TASK PROMPT:
Your output should reproduce each entry exactly, with none of its pictures.

##### PROVIDED ENTRIES #####

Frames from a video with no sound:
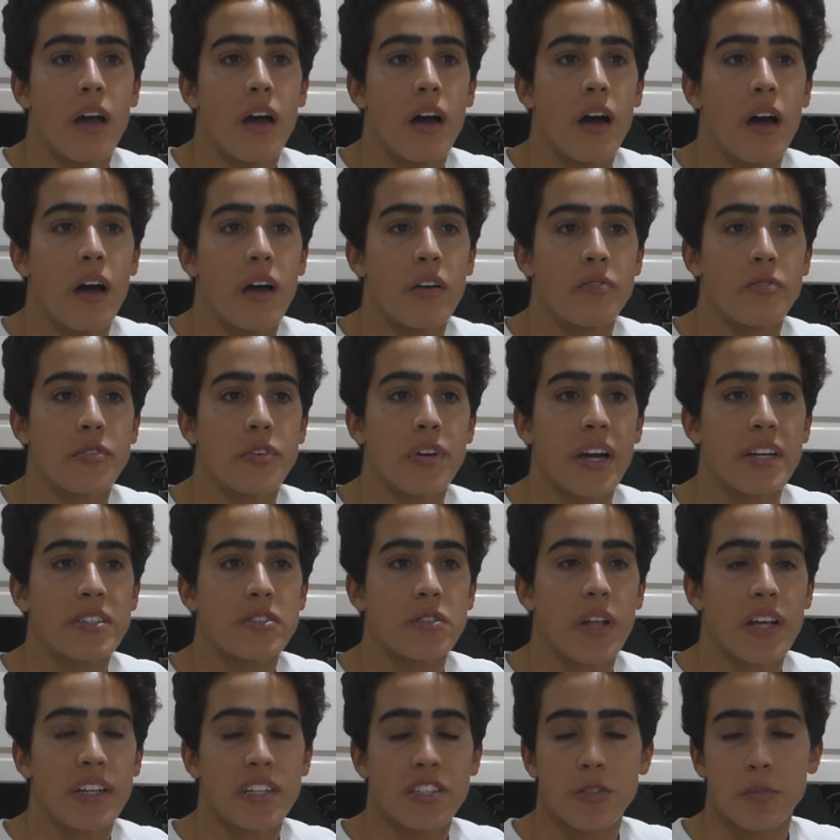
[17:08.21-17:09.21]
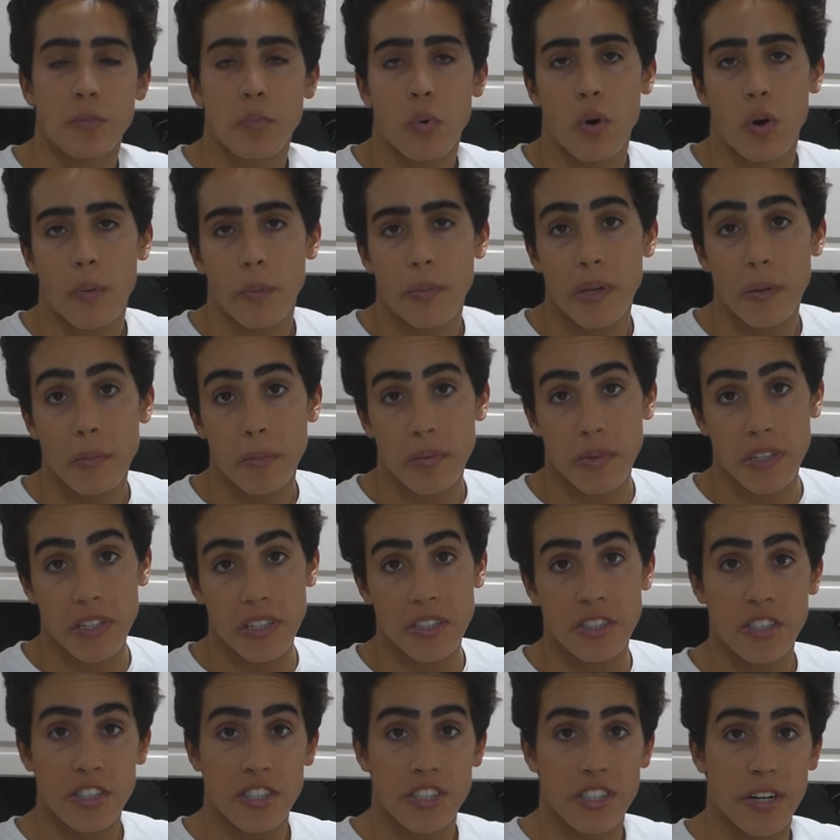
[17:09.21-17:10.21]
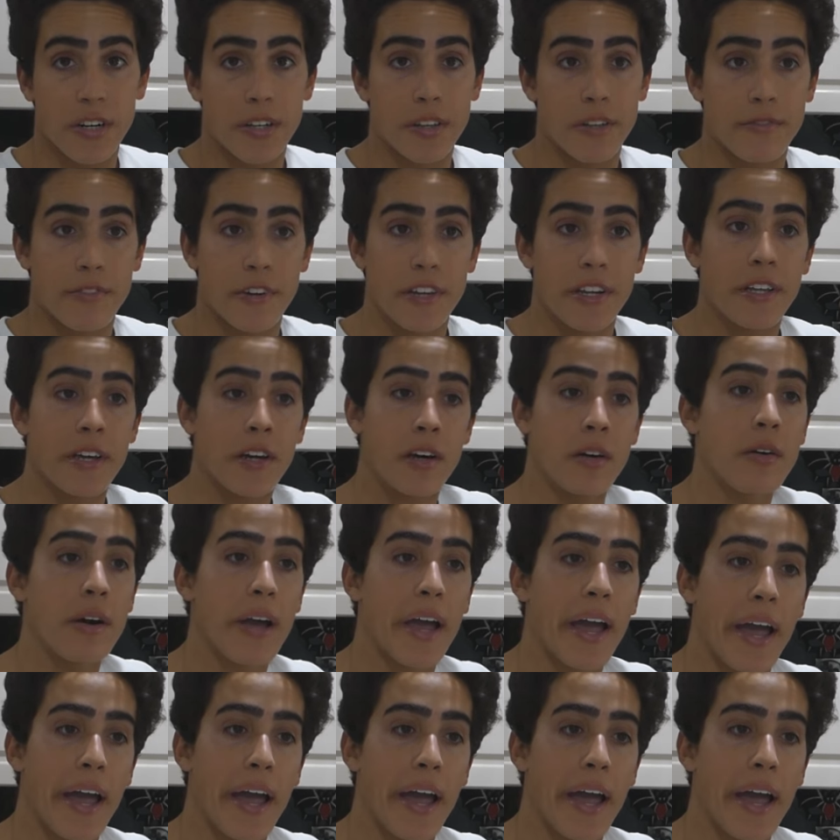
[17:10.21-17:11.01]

Uh, if you guys would like to support me, please just share the video.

#####

WRITTEN RESPONSE:
Frames from a video with no sound:
[17:08.21-17:09.21]
[17:09.21-17:10.21]
[17:10.21-17:11.01]

Uh, if you guys would like to support me, please just share the video.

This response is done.